One Mile settlement singled out for help

One Mile issue raised in Parliament

THE First parliamentary sitting of the Palaszczuk government this week singled out helping an indigenous settlement at One Mile, near Dunwich, on North Stradbroke Island.

Queensland's first indigenous minister Leeanne Enoch, who is a Quandamooka woman, told Parliament Labor was committed to helping the island and would ensure a $20million pledge for Straddie was kept.

The election promise followed the establishment of a council, by a group of North Stradbroke Island indigenous residents, who want to retain a "sovereign position" at the settlement, one mile outside the township of Dunwich.

Spokesperson for the One Mile Sovereign Resident Council Dale Ruska said some residents wanted to "reclaim" ancestral lands to rectify housing needs and social issues at One Mile.

He said some residents opposed the 2011 Federal Court Native Title ruling, which handed back 98 per cent of Straddie and its waters to the Quandamooka people.

"Our right to reside on our land is not determined or acknowledged by Australian common law. It is entitled to us from ancient customary law," Mr Ruska said.

"The Original First Nations Aboriginals own One Mile and the rest of Stradbroke Island - not the federal or state governments.

"I don't believe Native Title has helped people at One Mile. We were expected to validate all past and future invalid acts committed by Australian governments against us and our land."

The indigenous settlement has no town water, sewers, or kerbing and guttering.

One Mile was a hot election issue in January when former Labor deputy leader Tim Mulherin mistakenly blamed Redland City Council for the lack of infrastructure.

Mayor Karen Williams set the record straight and said the area was part of the 2011 Indigenous Land Use Agreement the former ALP state government signed with the Quandamooka people.

She said One Mile was state government land and responsibility, and Redland ratepayers had never been expected to provide those services.

During the January campaign, Labor committed up to $20million over five years for the North Stradbroke Island Economic Transition Strategy and to support joint management of the island's national parks.

Cr Williams told Fairfax Media said some of the $20 million could be spent on water supply, bushfire and sanitation issues at One Mile, but also urged the government to tackle the "unallocated state land" issue at One Mile.

She said the Quandamooka people had asked for a festival, a "knowledge centre" at Cleveland's Toondah Harbour and a sea cucumber aquaculture industry for Moreton Bay.Mr Ruska said the One Mile council believed some of the economy from natural resource exploitation from the island should be used for infrastructure.

He said the state had consistently denied and blocked requests for services from One Mile residents.

Requests date back to the 1940s when the first residents moved to the area to be closer to work at the Dunwich Benevolent Asylum.

In 1952, the state government unsuccessfully tried to remove indigenous people from One Mile with a proposal to provide 96 allotments at Myora.

Under the Aboriginal Protection Act indigenous people were not allowed to live within one mile of Dunwich.

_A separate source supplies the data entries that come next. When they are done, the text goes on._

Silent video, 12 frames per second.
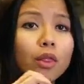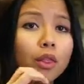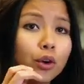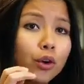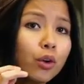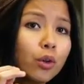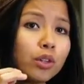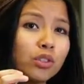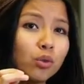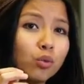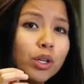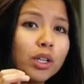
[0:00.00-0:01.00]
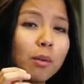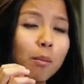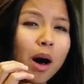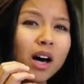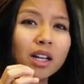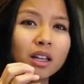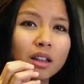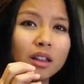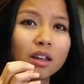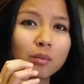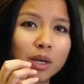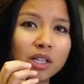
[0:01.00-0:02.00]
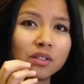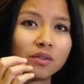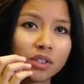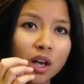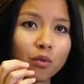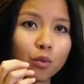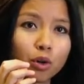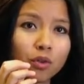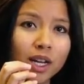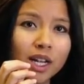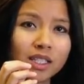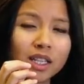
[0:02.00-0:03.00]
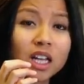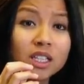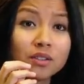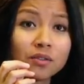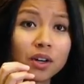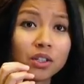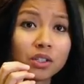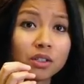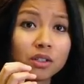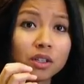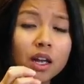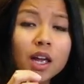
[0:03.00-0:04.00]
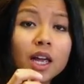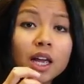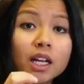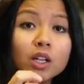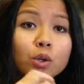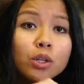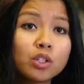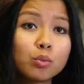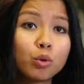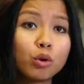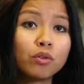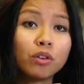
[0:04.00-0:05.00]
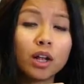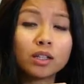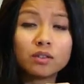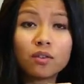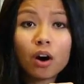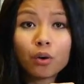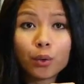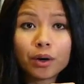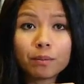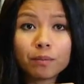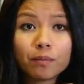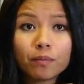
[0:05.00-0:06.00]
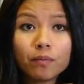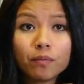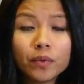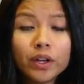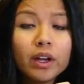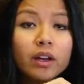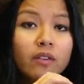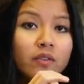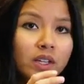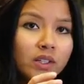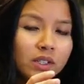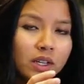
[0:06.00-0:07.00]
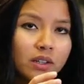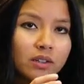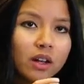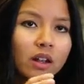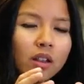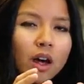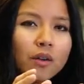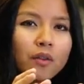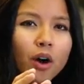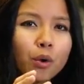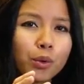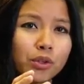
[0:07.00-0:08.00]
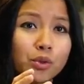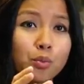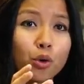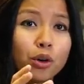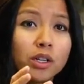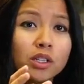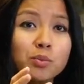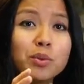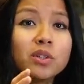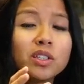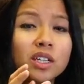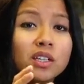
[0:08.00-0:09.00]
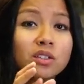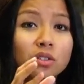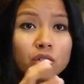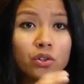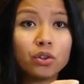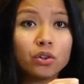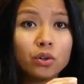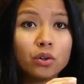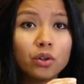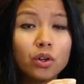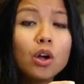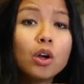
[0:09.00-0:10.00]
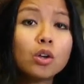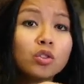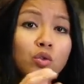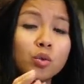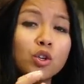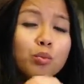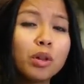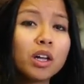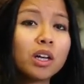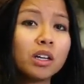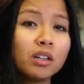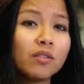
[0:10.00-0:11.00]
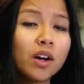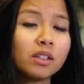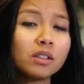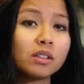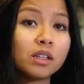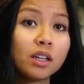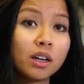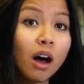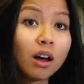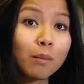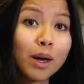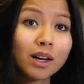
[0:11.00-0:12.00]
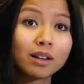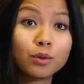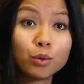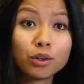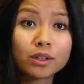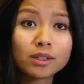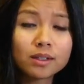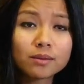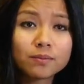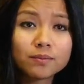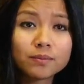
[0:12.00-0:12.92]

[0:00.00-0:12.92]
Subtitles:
The kernel is a really monolithic piece of software that has lots of functions, including support for lots of hardware. These days, a lot of hardware support is built into the kernel, so when you plug in a device, it automatically works.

In 1960, the state used Aboriginal welfare funds, known as Stolen Wages, to build six homes in Dunwich, instead of the planned 96 at Myora.

Since then, the state has added another six Dunwich homes, which are occupied by many of the original tenants' families under tenancy agreements.

"My grandfather's wages were used to build the first lot of these houses and his family is still paying rent to the state government close to 50 years later and we still don't own the house," Mr Ruska said.

"We have asked the state government to accept and recognise our rights of residence to own these houses but to no avail.

"All governments have failed with their responsibility and obligations for the First Nations People. We haven't been consulted and we are entitled to be and we need to be taken seriously especially when planning is being considered for our place of residence."

Mr Ruska said the One Mile council believed the United Nations Declaration of the Rights of Indigenous Peoples protected residents.